BEGIN Excerpted data
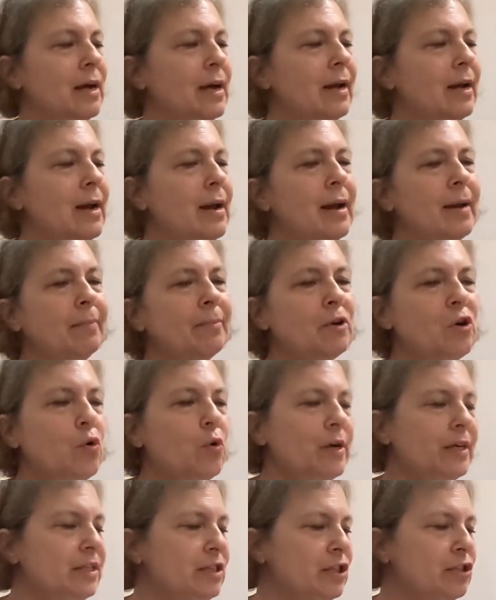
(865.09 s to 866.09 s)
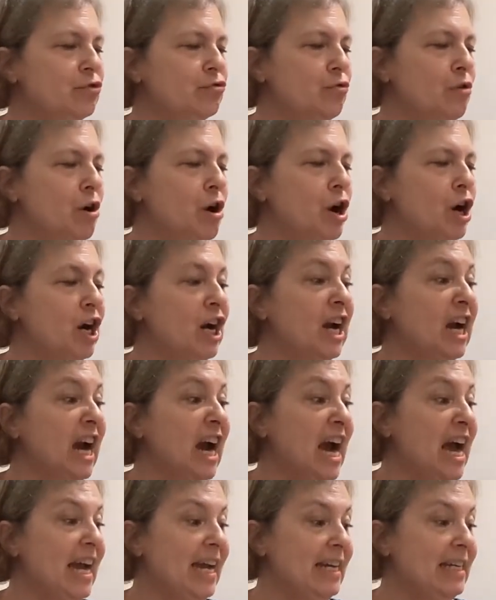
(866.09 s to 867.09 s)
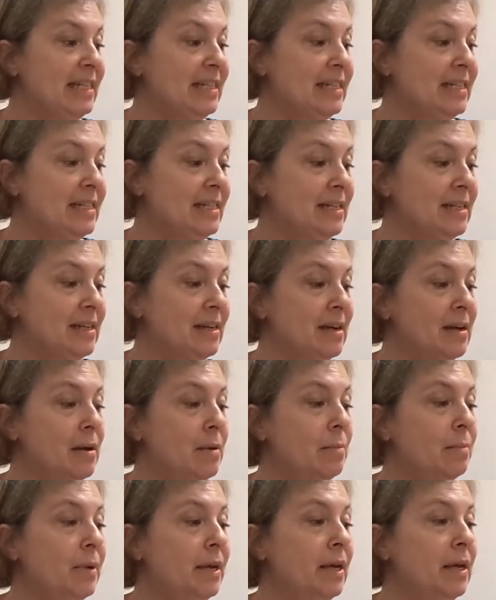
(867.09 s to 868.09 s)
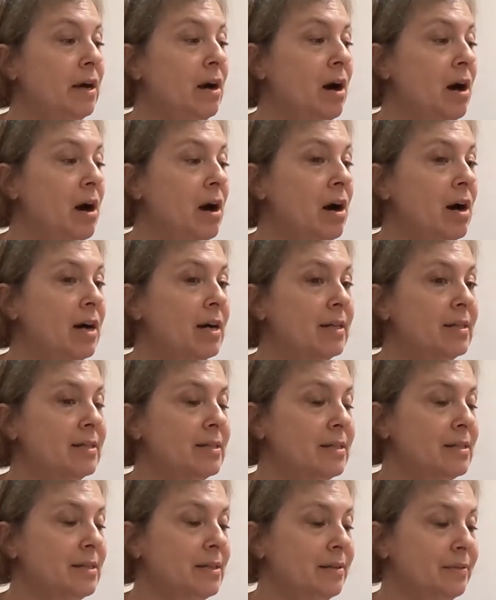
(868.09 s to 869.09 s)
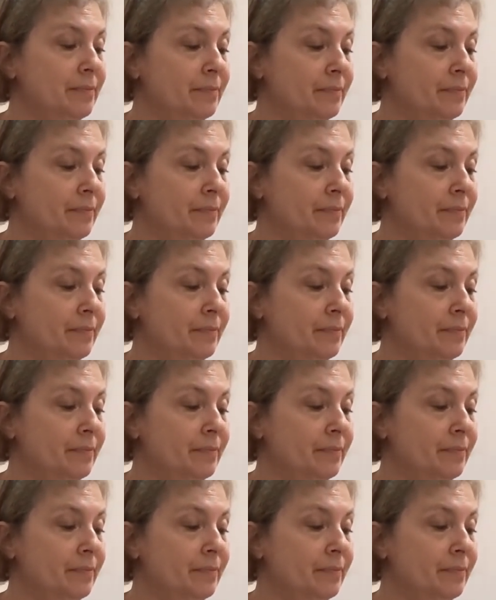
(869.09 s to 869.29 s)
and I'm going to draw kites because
END Excerpted data
BEGIN Excerpted data
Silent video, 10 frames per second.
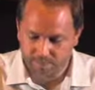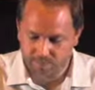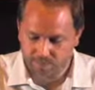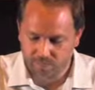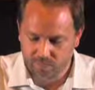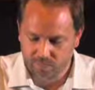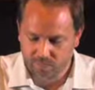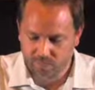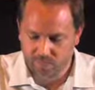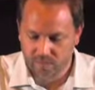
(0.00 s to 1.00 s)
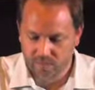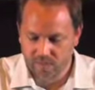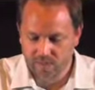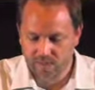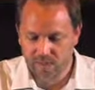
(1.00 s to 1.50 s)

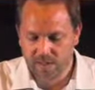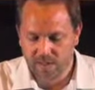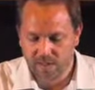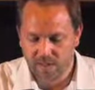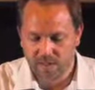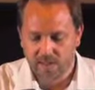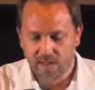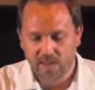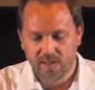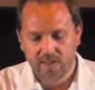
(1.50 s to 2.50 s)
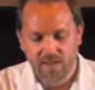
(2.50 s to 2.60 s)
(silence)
END Excerpted data
BEGIN Excerpted data
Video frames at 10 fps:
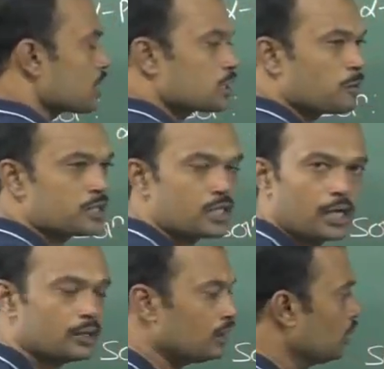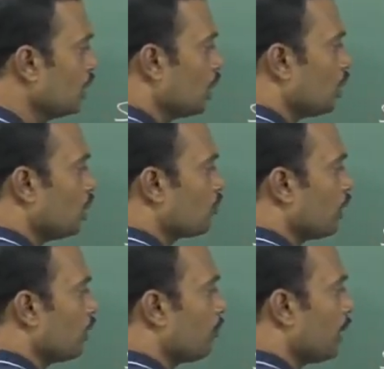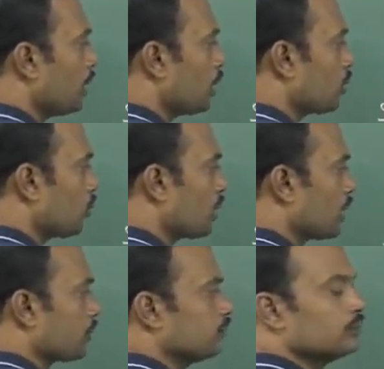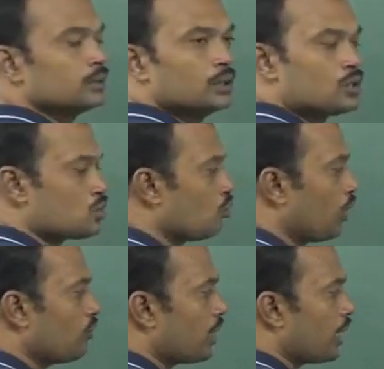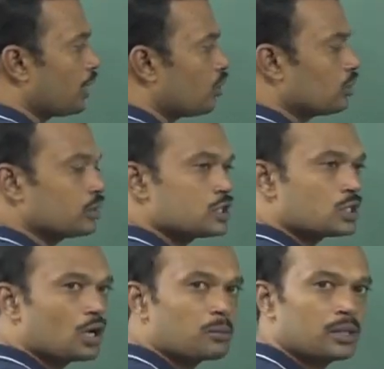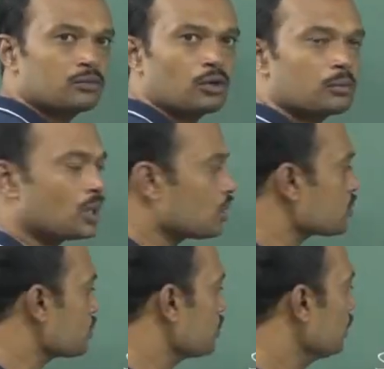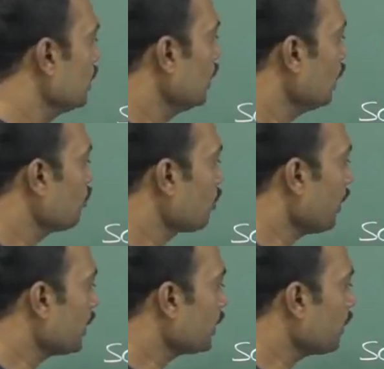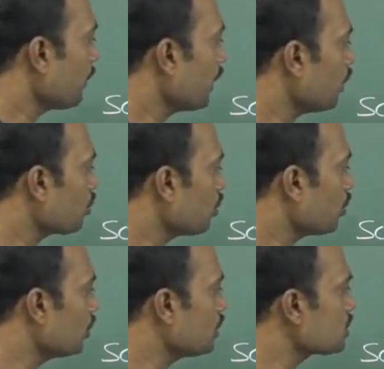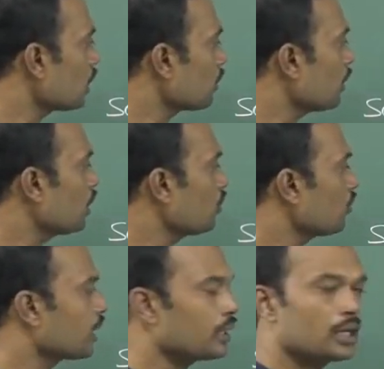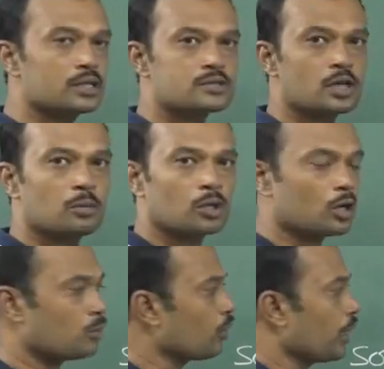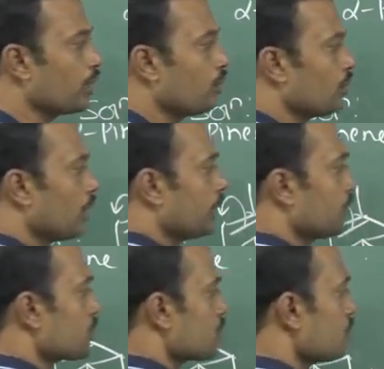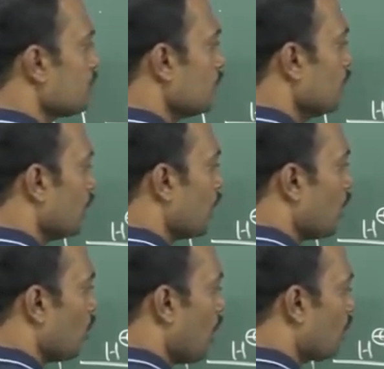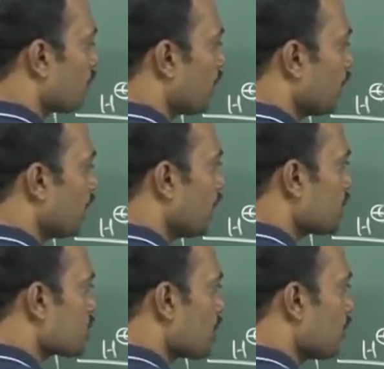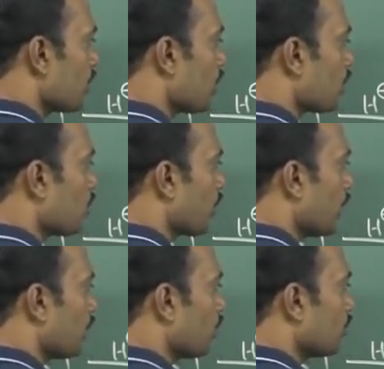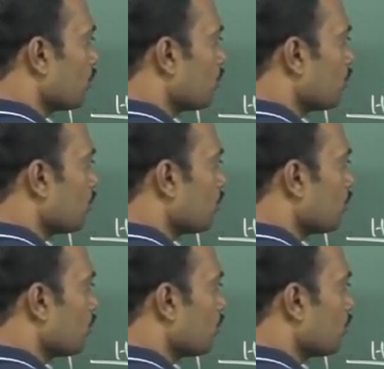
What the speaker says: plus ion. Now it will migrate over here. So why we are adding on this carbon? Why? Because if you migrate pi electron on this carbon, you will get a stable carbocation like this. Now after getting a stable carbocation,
END Excerpted data
What you need to do → When a line in the listing has the word "frames", return that line.

Reply to the exercise →
Silent video, 10 frames per second.
Video frames at 10 fps:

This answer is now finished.